The slings and arrows they have all dealt with over their short lives have had an impact.  For one the anger that she feels is always just below the surface, ready to bubble up.  For another, the ups and downs just in the last six weeks have meant she is all over the place.  Interestingly it is the girls who let their emotions show while the boys seem to hold it inside.  Let me restate they are delightful kids, I love each one with their own funny ways, even the one who is contantly saying 'it's not fair' or 'I hate you (to her sister), I wish you were dead.....'  Such raw emotion that comes to the surface.  Such misplaced anger!

They love devices, give them access to facebook or instagram or Minecraft and they will be quiet for hours.  But I feel uncomfortable about allowing an 8 or 10 year old to spend a lot of time on Facebook and hey Facebook, what is this rubbish about only providing accounts for those over 13 - what checking do you do?  How do you cope with a 12 year old writing on her facebook account that someone is a cunt?  Then when I challenge it explaining so sweetly that she didn't write it, she was just reposting what someone else wrote.

And the juxtaposition when I force them to turn off the screens and play outside and they climb the trees or swing on the slightly too high, slightly dangerous rubber tyre swing with such happy abandon.  They have an amazing social life, all of them have friends who they spend nights with, go to the beach with, have a good time with.  None of them could be described as socially isolated.
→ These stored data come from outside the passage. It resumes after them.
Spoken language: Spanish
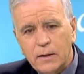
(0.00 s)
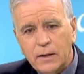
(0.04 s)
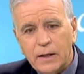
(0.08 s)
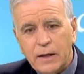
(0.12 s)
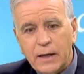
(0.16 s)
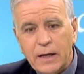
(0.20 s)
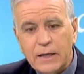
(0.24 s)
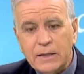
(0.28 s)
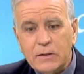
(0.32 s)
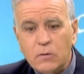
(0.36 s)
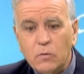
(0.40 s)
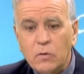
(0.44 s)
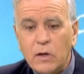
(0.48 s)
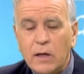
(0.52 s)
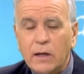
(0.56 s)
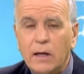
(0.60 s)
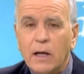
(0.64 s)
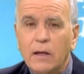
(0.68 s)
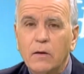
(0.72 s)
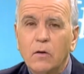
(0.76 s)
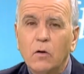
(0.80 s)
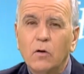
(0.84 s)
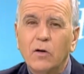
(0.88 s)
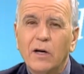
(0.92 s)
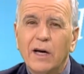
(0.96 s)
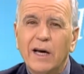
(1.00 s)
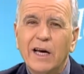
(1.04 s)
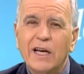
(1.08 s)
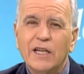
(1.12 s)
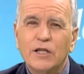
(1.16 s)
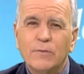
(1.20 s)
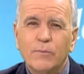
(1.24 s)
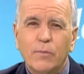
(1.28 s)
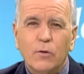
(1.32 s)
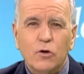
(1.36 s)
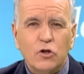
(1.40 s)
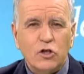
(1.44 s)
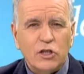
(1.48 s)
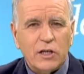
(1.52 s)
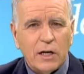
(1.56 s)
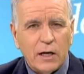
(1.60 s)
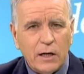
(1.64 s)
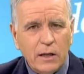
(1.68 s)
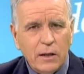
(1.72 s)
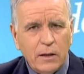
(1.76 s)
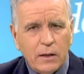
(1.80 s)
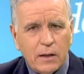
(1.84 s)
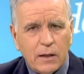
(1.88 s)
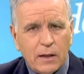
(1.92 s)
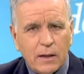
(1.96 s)
es una relación
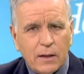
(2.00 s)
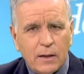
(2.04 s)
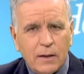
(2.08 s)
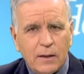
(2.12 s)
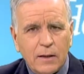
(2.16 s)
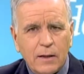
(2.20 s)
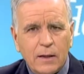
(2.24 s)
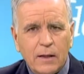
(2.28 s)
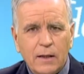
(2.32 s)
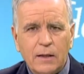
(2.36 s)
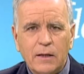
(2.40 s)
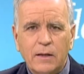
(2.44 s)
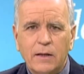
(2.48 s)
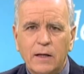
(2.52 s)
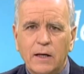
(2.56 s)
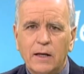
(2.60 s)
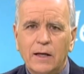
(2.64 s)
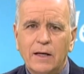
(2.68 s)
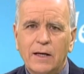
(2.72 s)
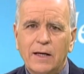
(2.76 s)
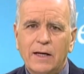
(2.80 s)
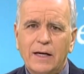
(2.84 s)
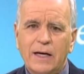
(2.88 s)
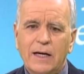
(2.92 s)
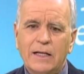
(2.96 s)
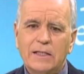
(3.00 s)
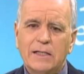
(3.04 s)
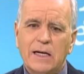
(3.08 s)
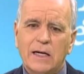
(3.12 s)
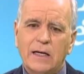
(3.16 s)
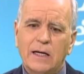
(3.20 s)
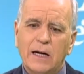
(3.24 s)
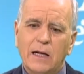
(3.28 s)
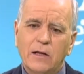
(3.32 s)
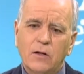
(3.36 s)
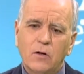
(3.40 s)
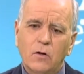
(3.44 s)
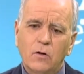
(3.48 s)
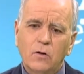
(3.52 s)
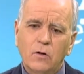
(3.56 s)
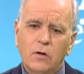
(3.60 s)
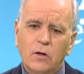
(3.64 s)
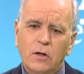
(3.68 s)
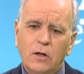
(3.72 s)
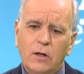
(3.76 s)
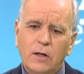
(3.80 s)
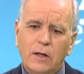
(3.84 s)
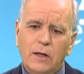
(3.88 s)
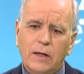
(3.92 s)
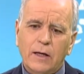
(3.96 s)
esponsalicia. Es decir, es la relación
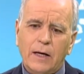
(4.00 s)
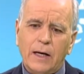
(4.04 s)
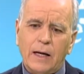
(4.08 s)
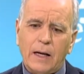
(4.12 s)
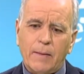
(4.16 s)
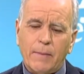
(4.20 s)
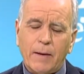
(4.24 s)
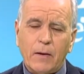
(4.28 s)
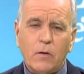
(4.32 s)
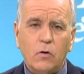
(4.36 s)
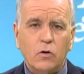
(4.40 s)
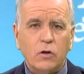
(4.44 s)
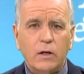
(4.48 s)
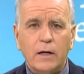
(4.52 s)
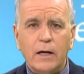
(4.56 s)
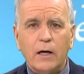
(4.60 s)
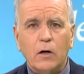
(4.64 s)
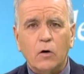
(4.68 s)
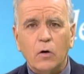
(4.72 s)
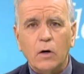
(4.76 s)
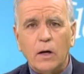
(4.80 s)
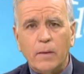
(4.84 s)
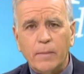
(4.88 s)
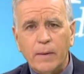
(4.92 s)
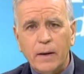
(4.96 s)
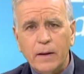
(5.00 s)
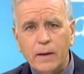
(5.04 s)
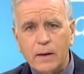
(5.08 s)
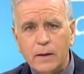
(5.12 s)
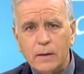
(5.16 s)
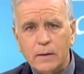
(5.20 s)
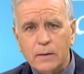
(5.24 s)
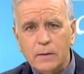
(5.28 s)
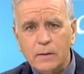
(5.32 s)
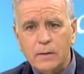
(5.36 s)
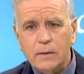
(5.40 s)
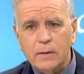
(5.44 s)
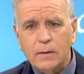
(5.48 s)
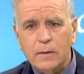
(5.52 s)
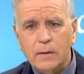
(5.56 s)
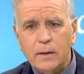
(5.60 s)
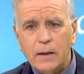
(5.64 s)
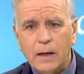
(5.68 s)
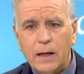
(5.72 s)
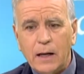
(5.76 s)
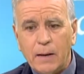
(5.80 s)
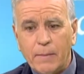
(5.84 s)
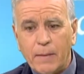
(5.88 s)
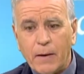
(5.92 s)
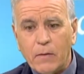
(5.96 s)
que el amado tiene con la amada.
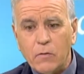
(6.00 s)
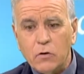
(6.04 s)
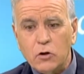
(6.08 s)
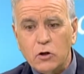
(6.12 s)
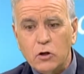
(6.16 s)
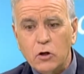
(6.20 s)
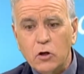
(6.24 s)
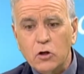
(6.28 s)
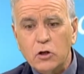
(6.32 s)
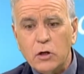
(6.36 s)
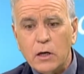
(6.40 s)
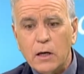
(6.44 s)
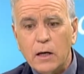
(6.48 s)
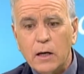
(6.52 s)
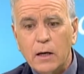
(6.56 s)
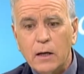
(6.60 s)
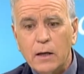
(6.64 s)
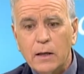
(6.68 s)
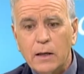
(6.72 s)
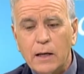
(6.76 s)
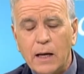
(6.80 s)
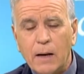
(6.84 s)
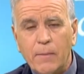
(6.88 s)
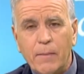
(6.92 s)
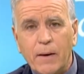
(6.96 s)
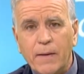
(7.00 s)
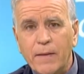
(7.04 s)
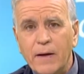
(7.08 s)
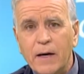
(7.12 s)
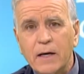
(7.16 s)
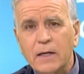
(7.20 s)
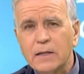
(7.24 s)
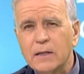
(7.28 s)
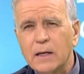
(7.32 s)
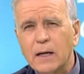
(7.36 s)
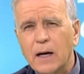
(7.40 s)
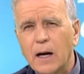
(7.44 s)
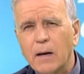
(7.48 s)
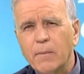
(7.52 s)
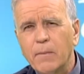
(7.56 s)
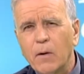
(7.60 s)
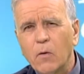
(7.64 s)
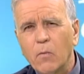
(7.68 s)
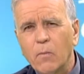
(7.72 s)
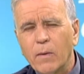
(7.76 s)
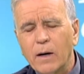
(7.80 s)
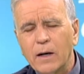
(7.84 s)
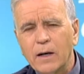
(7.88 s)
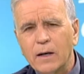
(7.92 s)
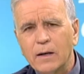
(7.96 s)
El amado es Dios, la amada es el alma
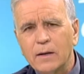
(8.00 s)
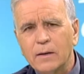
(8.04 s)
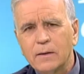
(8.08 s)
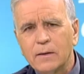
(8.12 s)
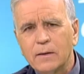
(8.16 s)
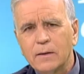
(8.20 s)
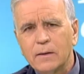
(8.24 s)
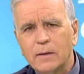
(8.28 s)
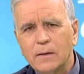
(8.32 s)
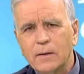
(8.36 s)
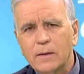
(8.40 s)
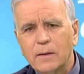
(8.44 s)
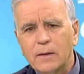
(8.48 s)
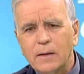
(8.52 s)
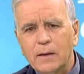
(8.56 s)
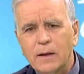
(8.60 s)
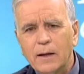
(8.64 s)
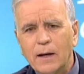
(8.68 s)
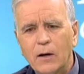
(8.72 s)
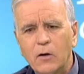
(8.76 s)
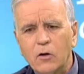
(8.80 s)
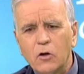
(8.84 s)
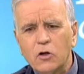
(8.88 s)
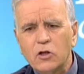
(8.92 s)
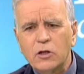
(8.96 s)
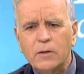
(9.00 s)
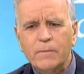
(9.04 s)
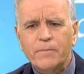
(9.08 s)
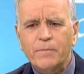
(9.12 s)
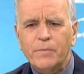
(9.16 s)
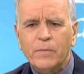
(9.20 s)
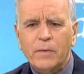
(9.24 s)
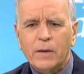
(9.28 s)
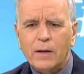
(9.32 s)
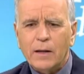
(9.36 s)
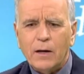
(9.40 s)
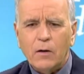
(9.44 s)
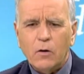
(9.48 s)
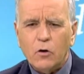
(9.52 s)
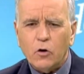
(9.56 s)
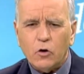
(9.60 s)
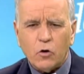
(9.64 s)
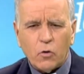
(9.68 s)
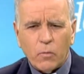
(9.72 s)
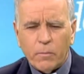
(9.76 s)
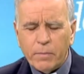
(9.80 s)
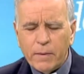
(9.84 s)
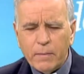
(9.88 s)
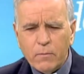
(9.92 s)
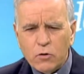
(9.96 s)
humana. Y claro, entonces
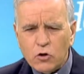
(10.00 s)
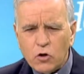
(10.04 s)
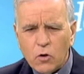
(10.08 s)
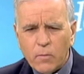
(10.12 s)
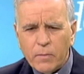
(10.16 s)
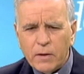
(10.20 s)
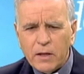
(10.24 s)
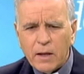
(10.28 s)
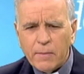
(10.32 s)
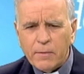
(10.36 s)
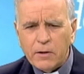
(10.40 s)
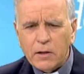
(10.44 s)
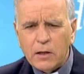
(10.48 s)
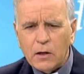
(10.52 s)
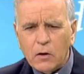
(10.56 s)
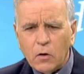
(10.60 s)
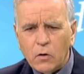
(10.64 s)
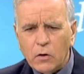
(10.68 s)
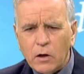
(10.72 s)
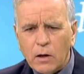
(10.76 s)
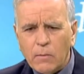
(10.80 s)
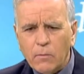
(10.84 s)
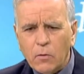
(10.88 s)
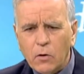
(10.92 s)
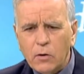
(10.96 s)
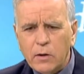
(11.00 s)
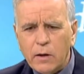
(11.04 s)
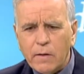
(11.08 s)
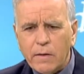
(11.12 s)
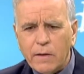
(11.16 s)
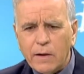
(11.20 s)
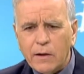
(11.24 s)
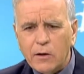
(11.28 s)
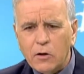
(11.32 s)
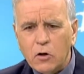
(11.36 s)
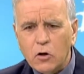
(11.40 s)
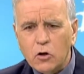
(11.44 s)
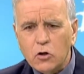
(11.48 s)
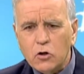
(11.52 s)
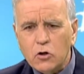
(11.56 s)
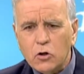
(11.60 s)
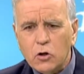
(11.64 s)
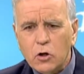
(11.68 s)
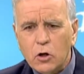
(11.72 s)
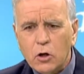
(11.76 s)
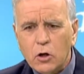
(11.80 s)
rompemos completamente con el molde del Dios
Of course for the older ones it's all a bit fraught re who is their best friend, boy friend, girlfriend etc. 

As I said their parents love them I am sure, but they struggle to be the parents I know they want to be. At the moment they live with their Dad who does his best as the parent of 5 children who are constantly in his care.  So back to me. That's why I had 4 of them for the night.  I respect so much what he is trying to do, he is the one who gives them some security and gives them a roof over their heads. 

But my goodness it is hard.  I only had 4.  Four children whose pattern of behaviour is so different to what I am used to.  Four children who have not known the security of always having a roof over their heads, food for their bellies, books and uniforms for the beginning of the school year and knowing if there is a school camp or excursion they will be able to go on it.   I wonder how that can happen in this community where we all feel so self righteous about having such a good lifestyle that others risk their lives in order to join it.  I wonder how we, as a community, can rest at night knowing how hard it is to put the safeguards in place to ensure that all children have the basics in life and access to a good education that does not depend on their parents using the money they get wisely enough to provide them with shelter, food, school uniforms, lunches and books. 

How can Christopher Pyne talk about any level of equity in education when we have so many kids who start off behind the 8 ball?  How can he talk about funding schools to become independent when we have schools that are in the lowest socio economic areas where, the year 7 coordinator says to me that my grandniece will not be alone in not having her books in the third week of the school year?  How reasonable is to expect that parents will be able to find $800 or more for each child, just to support their children being able to participate in the classroom, never mind the addons of excursions and extra curricular activities?

And so I am reduced to drinking Riesling (very nice I would reccommend it) on the deck and using Gurrumul, who himself has had a few slings and arrows to deal with, to transport me to to a place of serenity and peace.  I want everyone to have that ability to be able to find what they need to transport themselves to that place.  I want everyone to know that feeling of security of having a place to live, to have not just the money but the motivation and the wherewithal to be able to provide themselves and their children with that safe place.  Until then I will finish my Riesling (may even have a second glass) and get to work cleaning up the detritus that 4 children can leave in their wake.